Archive for December, 2014

Time Is On My Side (?)

December 8, 2014

So, winter drawers on, as the old pun goes. We’ve just had our first sharp frost, the shortest day is here in a fortnight, and spring will be here soon, I’m sure. And what is this older athlete doing at this time of year?

I confessed to you in my last blog that I’d started running in my local weekly Parkrun. Well, several weeks on, and I’m still doing it. I still hate it, every step of the way. Well, except maybe the last, uphill hundred metres, into which I can pour the remainder of whatever energy I have left. A couple of times, that’s been pathetically little. It counts, though. Last time, I gave the hill everything, and broke my Parkrun 5k personal best by three tiny seconds. There are some fast guys in our local run. I was probably more chuffed to come third in my age group. Age groups are important in Masters athletics. They give you a relative benchmark to go with the absolute one supplied by the stopwatch.
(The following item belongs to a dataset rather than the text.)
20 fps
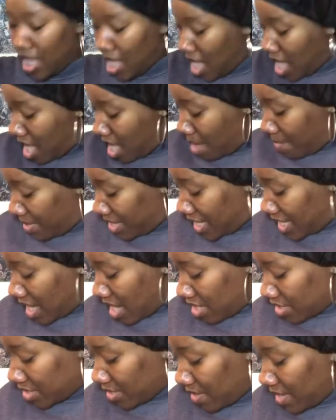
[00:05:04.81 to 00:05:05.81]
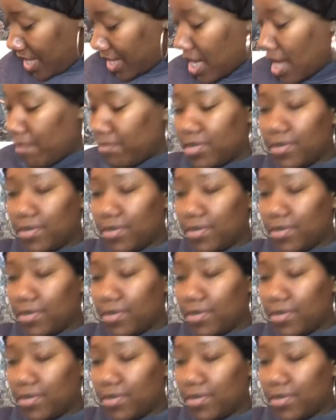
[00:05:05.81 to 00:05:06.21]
Um, and then also it comes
Mind you, my Parkrun days are definitely numbered. Once the build up properly begins to the indoor track season, I’ll have no real need of a highly aerobic, but essentially slow, running session like that once a week. I have some faith in what’s called specificity in my training. The Parkrun has been useful as a bit of a shortcut to good aerobic fitness, if I’m honest, but as training for the mad thrash of 60 metres indoors, pretty useless, of course. It may have helped a bit with my sometimes faltering speed endurance – a vital component of every 200 metres race – but specificity in training now demands my attention shifts to speed and power, or power and speed.

My wrist injury (healing steadily now, thanks for asking) occasioned me turning my winter around, and do the aerobic/ endurance stuff before the power work this time, while bone healed. A bit of me can now see an advantage in that, which wasn’t obvious when expediency was the driving factor behind the change. My more usual regime would have allowed only around a month, between Christmas and the indoor track season, to attend to my aerobic fitness. This year, I’ve had the best part of three months, and towards the end of this, been able to taper in some speed and power work, without suffering the panic of knowing my first races are just around the corner. Racing this winter begins for me in February, so time, for a change, feels like it’s on my side. (Hence my choice of music-related blog title. This time from the Rolling Stones)

The plan is one more Saturday Parkrun, followed by a week on holiday, and possibly, just possibly the Christmas Day Parkrun. The latter is for a little mental boost next summer – when I remind myself that few of my rivals will have trained on that particular day in the calendar! If any of them read this, of course, they’ll now all go out and train on 25 December, though, I suppose.

There are, I’m sure, some other benefits. Parkruns are really quite sociable events, even when you suffer in them, like the sounds I make convince me that I do. Most of my other training is pretty solitary. I admit a part of that is by choice – I like the space of a relatively empty gym, and not having to queue for weights, etc. Plus, I have always hated group training sessions on the track. Having the luxury of being free these days to train at off-peak times (and prices) means there is little temptation to restrict my activities to the times of day others find suit them best.

Another benefit has been weight loss. Normally by now, I’d be at or around my top winter weight, worrying about Christmas weight gain, and needing to be sure to do enough to shed some before competition. This time, the reverse applies. My weight is the lowest it’s been for years, and I need to put some on, which will come with my power training, I hope. But I’m not just lighter, I think I am a heck of a lot leaner. A couple of weeks back, I did some tests at Manchester Metropolitan University, who are looking long term at some things that might mark Masters out as physically different from “normal”. One aspect of the tests included a full MRI scan of my thigh. Looking at segments of this, the tester pointed out how very lean the meat of my thigh musculature was.

So, by choice, would I reverse my winter regime like this again? A little early to say, as I need to see how the next couple of months go, but I’d give it a cautious maybe. But specifically as a means to an end, you understand. I will never, ever, come to enjoy a 5k run!